#### WORK INSTRUCTION:
Among the records that follow, set down only the lines from the one containing "[00:00:01.80 to 00:00:02.70]" to the one containing "[00:00:00.00 to 00:00:01.00]", both included, exactly.

□ □ □ □

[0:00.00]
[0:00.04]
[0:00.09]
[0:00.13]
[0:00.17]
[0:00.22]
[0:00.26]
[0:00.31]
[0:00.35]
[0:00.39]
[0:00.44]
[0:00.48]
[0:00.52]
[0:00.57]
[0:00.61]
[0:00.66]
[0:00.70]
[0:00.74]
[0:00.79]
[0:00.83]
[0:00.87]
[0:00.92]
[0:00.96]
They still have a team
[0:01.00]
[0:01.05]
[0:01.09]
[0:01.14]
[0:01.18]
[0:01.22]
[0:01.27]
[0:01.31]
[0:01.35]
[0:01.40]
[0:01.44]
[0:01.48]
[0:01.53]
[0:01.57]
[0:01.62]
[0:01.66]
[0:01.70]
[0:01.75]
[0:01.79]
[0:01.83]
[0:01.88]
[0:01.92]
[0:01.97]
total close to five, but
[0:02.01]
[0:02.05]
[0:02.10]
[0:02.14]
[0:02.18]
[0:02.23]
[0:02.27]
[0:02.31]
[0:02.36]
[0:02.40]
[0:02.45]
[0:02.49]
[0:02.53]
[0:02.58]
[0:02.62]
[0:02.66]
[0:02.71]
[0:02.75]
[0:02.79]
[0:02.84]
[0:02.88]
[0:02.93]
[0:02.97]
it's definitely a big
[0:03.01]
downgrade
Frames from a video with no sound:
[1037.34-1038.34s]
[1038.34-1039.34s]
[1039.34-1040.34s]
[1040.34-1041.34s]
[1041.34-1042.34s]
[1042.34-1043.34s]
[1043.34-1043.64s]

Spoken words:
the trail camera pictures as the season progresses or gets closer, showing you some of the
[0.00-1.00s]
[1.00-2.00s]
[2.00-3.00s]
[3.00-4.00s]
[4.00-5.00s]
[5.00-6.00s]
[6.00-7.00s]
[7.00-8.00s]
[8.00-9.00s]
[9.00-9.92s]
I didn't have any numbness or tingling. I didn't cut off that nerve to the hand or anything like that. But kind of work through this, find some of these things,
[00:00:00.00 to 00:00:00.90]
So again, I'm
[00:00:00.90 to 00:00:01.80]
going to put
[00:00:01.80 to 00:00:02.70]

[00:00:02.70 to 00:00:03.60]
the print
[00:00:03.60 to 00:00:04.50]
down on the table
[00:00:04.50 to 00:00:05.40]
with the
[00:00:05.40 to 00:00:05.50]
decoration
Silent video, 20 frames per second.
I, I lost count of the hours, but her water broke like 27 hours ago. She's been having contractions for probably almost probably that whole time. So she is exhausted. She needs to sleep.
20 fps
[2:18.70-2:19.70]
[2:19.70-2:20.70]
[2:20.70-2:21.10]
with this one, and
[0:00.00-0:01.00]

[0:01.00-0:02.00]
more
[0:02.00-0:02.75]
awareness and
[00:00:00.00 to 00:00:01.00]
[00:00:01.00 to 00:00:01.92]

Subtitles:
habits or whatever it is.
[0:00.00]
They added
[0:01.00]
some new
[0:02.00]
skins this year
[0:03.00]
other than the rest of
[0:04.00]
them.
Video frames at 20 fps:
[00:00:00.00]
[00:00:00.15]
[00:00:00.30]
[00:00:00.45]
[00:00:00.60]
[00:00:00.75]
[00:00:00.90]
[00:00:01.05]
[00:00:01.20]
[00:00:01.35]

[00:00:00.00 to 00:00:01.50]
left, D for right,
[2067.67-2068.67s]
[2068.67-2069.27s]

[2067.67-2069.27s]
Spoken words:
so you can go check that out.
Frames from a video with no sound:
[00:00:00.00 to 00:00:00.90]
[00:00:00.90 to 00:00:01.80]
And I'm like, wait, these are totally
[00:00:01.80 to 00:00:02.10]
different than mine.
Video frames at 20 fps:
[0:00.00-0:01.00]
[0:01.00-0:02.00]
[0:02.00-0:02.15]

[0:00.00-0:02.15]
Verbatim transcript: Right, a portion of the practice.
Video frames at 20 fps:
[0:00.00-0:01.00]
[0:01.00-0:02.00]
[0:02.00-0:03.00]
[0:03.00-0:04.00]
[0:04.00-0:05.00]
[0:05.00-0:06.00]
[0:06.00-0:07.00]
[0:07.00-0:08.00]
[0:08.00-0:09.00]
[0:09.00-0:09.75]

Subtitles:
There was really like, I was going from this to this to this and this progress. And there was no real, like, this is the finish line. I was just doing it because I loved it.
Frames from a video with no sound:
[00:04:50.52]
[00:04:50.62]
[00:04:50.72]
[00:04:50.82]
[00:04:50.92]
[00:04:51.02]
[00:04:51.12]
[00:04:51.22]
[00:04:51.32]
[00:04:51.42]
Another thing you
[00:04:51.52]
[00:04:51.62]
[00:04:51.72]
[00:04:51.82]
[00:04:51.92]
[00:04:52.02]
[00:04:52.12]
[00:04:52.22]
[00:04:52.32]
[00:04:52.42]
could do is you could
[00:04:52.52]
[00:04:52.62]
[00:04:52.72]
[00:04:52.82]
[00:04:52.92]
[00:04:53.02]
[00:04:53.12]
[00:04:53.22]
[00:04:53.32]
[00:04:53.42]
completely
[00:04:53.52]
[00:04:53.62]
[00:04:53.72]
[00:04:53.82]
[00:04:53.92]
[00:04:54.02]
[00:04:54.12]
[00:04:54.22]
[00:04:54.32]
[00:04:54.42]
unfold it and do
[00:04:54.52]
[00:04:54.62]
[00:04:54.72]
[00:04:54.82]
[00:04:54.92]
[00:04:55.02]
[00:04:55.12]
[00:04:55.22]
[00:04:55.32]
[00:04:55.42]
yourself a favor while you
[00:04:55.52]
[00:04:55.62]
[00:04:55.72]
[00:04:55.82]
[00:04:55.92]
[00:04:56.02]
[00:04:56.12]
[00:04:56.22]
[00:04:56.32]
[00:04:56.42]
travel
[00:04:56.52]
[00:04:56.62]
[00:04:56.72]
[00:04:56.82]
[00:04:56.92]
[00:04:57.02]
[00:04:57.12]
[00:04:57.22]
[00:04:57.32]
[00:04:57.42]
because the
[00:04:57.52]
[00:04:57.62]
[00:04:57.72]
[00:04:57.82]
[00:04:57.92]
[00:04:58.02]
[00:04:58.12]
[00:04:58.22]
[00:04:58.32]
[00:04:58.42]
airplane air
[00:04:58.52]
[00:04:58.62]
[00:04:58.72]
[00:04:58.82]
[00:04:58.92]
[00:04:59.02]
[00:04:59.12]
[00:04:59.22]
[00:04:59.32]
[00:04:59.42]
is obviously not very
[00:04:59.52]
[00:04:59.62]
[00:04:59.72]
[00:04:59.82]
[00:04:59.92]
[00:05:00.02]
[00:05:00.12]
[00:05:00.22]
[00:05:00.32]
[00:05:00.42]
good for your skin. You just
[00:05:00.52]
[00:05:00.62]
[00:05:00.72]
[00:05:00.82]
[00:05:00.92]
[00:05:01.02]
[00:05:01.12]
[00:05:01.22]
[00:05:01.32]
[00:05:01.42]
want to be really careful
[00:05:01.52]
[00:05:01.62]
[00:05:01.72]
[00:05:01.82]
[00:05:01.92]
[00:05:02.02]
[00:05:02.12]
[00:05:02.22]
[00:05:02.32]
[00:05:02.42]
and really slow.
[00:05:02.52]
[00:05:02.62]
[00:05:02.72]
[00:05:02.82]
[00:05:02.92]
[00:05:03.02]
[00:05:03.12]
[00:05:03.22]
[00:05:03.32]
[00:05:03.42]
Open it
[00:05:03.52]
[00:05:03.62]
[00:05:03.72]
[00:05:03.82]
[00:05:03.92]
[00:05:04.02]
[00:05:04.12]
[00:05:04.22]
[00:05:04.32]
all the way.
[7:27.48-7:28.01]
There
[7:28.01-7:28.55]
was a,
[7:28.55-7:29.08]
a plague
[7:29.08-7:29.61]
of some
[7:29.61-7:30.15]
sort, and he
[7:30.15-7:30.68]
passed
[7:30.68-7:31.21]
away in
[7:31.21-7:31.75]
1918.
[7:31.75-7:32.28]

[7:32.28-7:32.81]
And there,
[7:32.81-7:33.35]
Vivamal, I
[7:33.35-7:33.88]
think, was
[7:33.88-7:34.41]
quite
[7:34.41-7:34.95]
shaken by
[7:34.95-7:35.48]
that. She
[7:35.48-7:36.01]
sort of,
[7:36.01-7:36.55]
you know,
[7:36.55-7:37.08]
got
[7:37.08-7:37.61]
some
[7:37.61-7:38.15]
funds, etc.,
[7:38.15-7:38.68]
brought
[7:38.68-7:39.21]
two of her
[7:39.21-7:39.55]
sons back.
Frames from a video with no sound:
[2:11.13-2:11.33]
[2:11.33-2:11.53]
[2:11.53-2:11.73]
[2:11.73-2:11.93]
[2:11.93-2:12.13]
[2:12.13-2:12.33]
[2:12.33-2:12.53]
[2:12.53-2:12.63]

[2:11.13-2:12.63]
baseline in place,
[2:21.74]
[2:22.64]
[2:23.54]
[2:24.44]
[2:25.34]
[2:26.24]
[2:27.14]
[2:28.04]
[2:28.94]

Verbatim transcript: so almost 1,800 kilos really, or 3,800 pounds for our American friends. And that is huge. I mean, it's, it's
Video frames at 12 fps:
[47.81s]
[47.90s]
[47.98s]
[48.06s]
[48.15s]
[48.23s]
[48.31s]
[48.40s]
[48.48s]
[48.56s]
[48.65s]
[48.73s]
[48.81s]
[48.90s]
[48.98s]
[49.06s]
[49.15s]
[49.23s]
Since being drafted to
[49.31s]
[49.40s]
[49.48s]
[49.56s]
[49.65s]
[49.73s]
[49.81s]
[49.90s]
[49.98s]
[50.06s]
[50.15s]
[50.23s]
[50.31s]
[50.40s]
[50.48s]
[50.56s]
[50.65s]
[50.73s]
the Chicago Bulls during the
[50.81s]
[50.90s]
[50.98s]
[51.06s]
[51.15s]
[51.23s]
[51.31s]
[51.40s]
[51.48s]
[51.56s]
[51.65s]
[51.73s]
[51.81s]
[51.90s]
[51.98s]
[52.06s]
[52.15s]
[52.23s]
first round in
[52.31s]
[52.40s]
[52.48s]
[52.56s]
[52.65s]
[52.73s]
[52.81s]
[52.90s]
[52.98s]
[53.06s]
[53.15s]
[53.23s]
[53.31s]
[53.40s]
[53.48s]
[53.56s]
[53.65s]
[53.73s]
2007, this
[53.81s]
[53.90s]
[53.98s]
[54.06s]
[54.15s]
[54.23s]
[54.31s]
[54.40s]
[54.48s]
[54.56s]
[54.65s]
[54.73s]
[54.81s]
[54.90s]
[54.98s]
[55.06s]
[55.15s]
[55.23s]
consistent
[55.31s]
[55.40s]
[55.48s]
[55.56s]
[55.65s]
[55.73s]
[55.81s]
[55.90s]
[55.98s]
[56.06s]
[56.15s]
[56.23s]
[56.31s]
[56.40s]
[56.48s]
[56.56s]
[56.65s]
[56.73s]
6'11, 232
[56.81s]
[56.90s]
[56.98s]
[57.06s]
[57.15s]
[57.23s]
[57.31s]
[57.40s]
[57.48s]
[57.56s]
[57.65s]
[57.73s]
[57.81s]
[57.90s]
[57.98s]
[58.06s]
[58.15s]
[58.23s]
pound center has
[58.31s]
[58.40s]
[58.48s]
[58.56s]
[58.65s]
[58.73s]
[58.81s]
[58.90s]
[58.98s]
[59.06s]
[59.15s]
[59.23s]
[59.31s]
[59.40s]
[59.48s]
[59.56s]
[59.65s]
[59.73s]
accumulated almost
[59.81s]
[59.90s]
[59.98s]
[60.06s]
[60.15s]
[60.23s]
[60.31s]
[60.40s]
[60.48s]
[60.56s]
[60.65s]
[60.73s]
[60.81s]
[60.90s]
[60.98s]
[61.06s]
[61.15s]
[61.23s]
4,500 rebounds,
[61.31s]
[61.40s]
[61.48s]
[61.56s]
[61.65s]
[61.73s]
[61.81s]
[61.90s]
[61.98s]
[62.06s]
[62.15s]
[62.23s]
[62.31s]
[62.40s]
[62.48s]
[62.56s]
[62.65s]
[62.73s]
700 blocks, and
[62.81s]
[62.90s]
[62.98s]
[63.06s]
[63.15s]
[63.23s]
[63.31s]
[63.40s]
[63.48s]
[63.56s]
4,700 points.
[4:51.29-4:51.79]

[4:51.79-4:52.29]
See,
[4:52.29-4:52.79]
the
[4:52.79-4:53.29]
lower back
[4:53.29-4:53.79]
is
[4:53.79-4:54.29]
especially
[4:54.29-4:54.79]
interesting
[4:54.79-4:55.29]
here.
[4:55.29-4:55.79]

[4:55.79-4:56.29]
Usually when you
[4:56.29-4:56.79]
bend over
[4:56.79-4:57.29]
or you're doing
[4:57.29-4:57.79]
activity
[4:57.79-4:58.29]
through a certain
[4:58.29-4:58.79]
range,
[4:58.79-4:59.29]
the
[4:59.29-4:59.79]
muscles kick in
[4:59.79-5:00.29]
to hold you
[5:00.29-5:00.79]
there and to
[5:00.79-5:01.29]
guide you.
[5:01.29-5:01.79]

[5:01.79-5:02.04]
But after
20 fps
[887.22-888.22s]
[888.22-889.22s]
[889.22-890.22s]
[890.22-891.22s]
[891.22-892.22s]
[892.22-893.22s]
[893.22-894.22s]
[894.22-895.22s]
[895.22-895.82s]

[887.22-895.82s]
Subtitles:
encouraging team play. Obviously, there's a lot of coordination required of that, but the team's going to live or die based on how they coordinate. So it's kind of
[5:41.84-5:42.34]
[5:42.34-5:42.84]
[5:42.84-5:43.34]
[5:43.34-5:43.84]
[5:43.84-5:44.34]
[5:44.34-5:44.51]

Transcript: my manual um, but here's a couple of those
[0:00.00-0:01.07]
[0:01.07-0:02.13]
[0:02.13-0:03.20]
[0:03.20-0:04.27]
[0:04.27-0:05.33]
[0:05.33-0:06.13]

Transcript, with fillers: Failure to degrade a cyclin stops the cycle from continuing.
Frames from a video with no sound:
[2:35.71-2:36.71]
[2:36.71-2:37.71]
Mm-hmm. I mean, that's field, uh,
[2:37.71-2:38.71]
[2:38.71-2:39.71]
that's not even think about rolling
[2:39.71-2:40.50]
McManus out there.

□ □ □ □

#### ANSWER TO THIS PROBLEM:
[00:00:01.80 to 00:00:02.70]

[00:00:02.70 to 00:00:03.60]
the print
[00:00:03.60 to 00:00:04.50]
down on the table
[00:00:04.50 to 00:00:05.40]
with the
[00:00:05.40 to 00:00:05.50]
decoration
Silent video, 20 frames per second.
I, I lost count of the hours, but her water broke like 27 hours ago. She's been having contractions for probably almost probably that whole time. So she is exhausted. She needs to sleep.
20 fps
[2:18.70-2:19.70]
[2:19.70-2:20.70]
[2:20.70-2:21.10]
with this one, and
[0:00.00-0:01.00]

[0:01.00-0:02.00]
more
[0:02.00-0:02.75]
awareness and
[00:00:00.00 to 00:00:01.00]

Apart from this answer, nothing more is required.